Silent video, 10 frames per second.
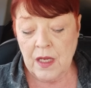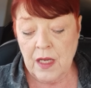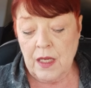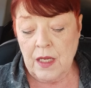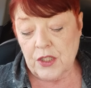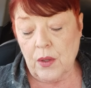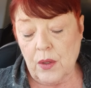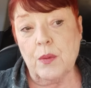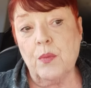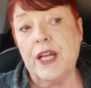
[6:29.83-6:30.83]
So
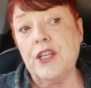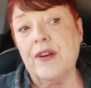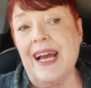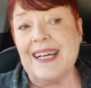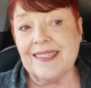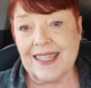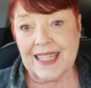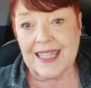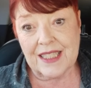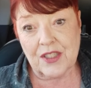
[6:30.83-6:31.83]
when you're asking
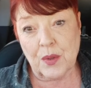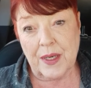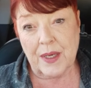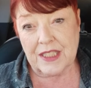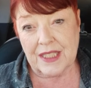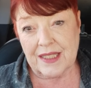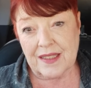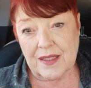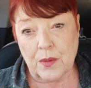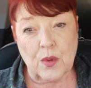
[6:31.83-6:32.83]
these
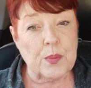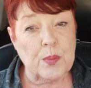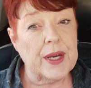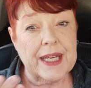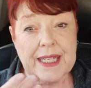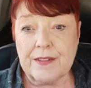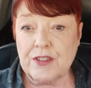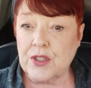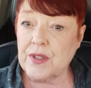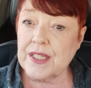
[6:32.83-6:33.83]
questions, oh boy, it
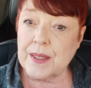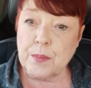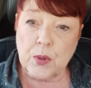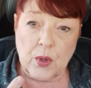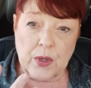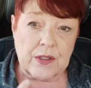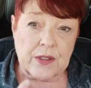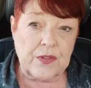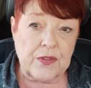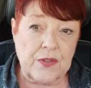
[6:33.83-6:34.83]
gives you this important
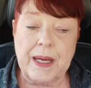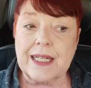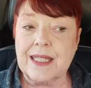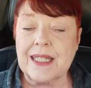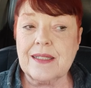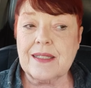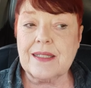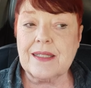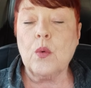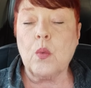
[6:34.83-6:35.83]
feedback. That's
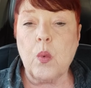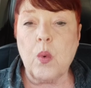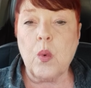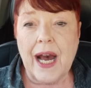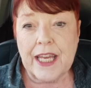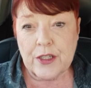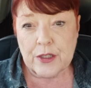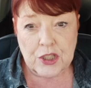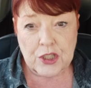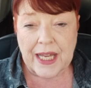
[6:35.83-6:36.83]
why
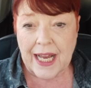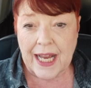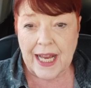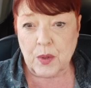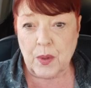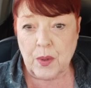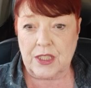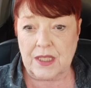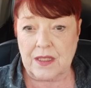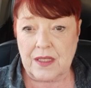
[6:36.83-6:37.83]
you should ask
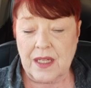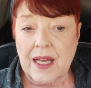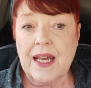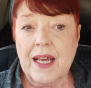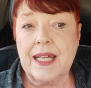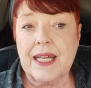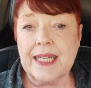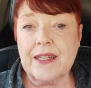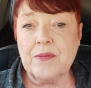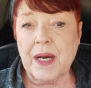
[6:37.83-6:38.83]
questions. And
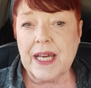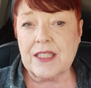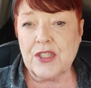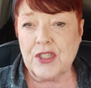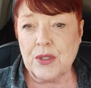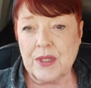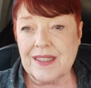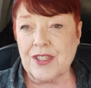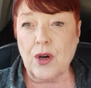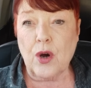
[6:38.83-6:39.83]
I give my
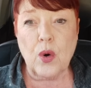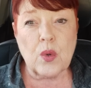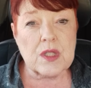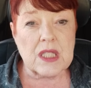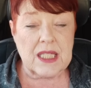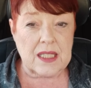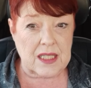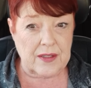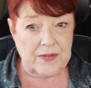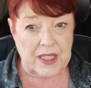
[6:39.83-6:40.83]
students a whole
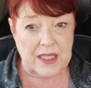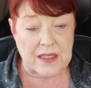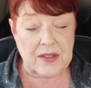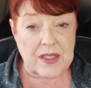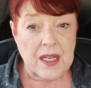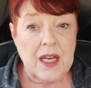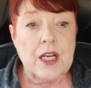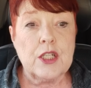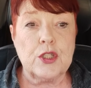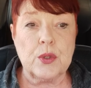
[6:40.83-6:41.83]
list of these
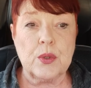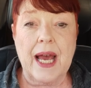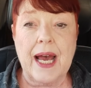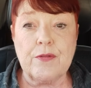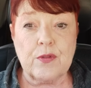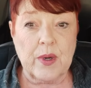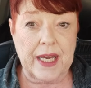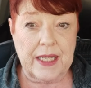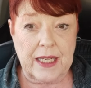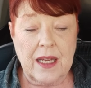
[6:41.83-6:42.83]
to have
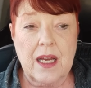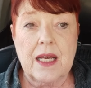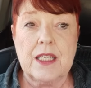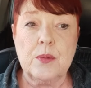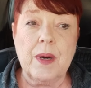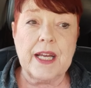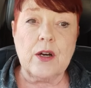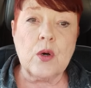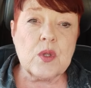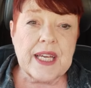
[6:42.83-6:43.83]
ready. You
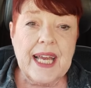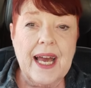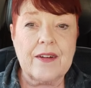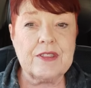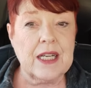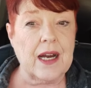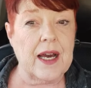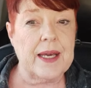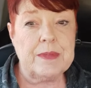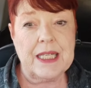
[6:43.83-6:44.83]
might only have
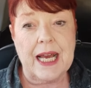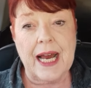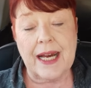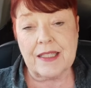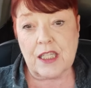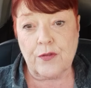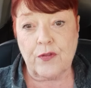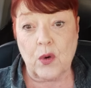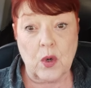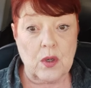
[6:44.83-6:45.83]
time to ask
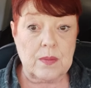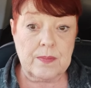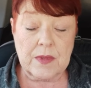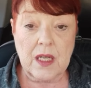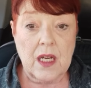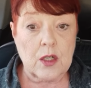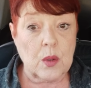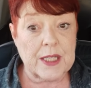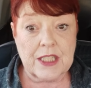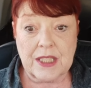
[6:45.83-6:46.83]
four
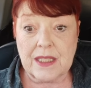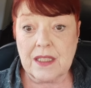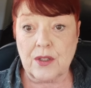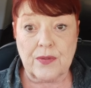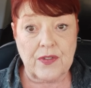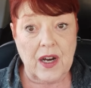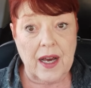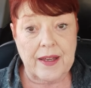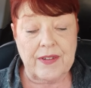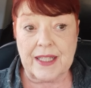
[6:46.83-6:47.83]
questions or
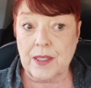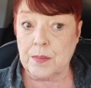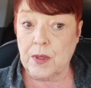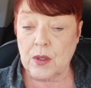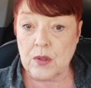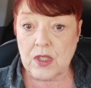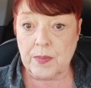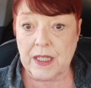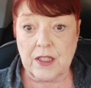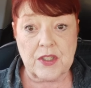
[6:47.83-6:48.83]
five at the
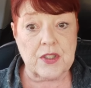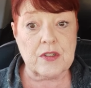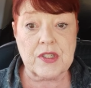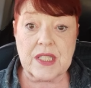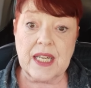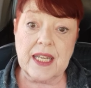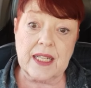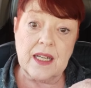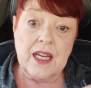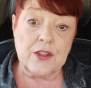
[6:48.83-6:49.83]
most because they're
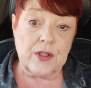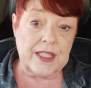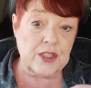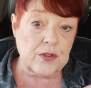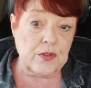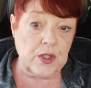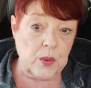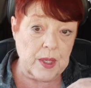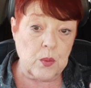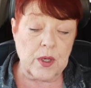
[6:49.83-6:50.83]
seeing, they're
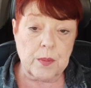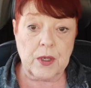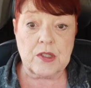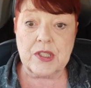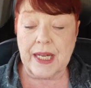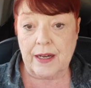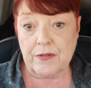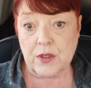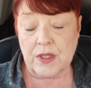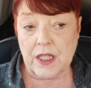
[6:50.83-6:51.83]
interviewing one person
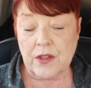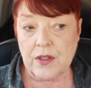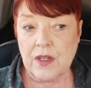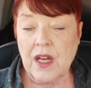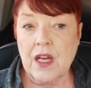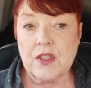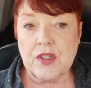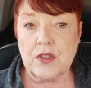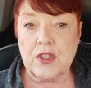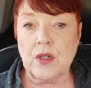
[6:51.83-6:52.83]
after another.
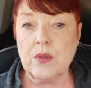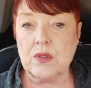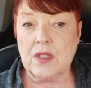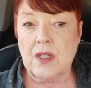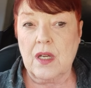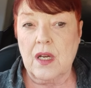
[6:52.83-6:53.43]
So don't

◇ ◇ ◇ ◇

◆ **Work instructions**:
Only the entries themselves should be output, word for word, with all pictures omitted.

◆ **Written response**:
Silent video, 10 frames per second.
[6:29.83-6:30.83]
So
[6:30.83-6:31.83]
when you're asking
[6:31.83-6:32.83]
these
[6:32.83-6:33.83]
questions, oh boy, it
[6:33.83-6:34.83]
gives you this important
[6:34.83-6:35.83]
feedback. That's
[6:35.83-6:36.83]
why
[6:36.83-6:37.83]
you should ask
[6:37.83-6:38.83]
questions. And
[6:38.83-6:39.83]
I give my
[6:39.83-6:40.83]
students a whole
[6:40.83-6:41.83]
list of these
[6:41.83-6:42.83]
to have
[6:42.83-6:43.83]
ready. You
[6:43.83-6:44.83]
might only have
[6:44.83-6:45.83]
time to ask
[6:45.83-6:46.83]
four
[6:46.83-6:47.83]
questions or
[6:47.83-6:48.83]
five at the
[6:48.83-6:49.83]
most because they're
[6:49.83-6:50.83]
seeing, they're
[6:50.83-6:51.83]
interviewing one person
[6:51.83-6:52.83]
after another.
[6:52.83-6:53.43]
So don't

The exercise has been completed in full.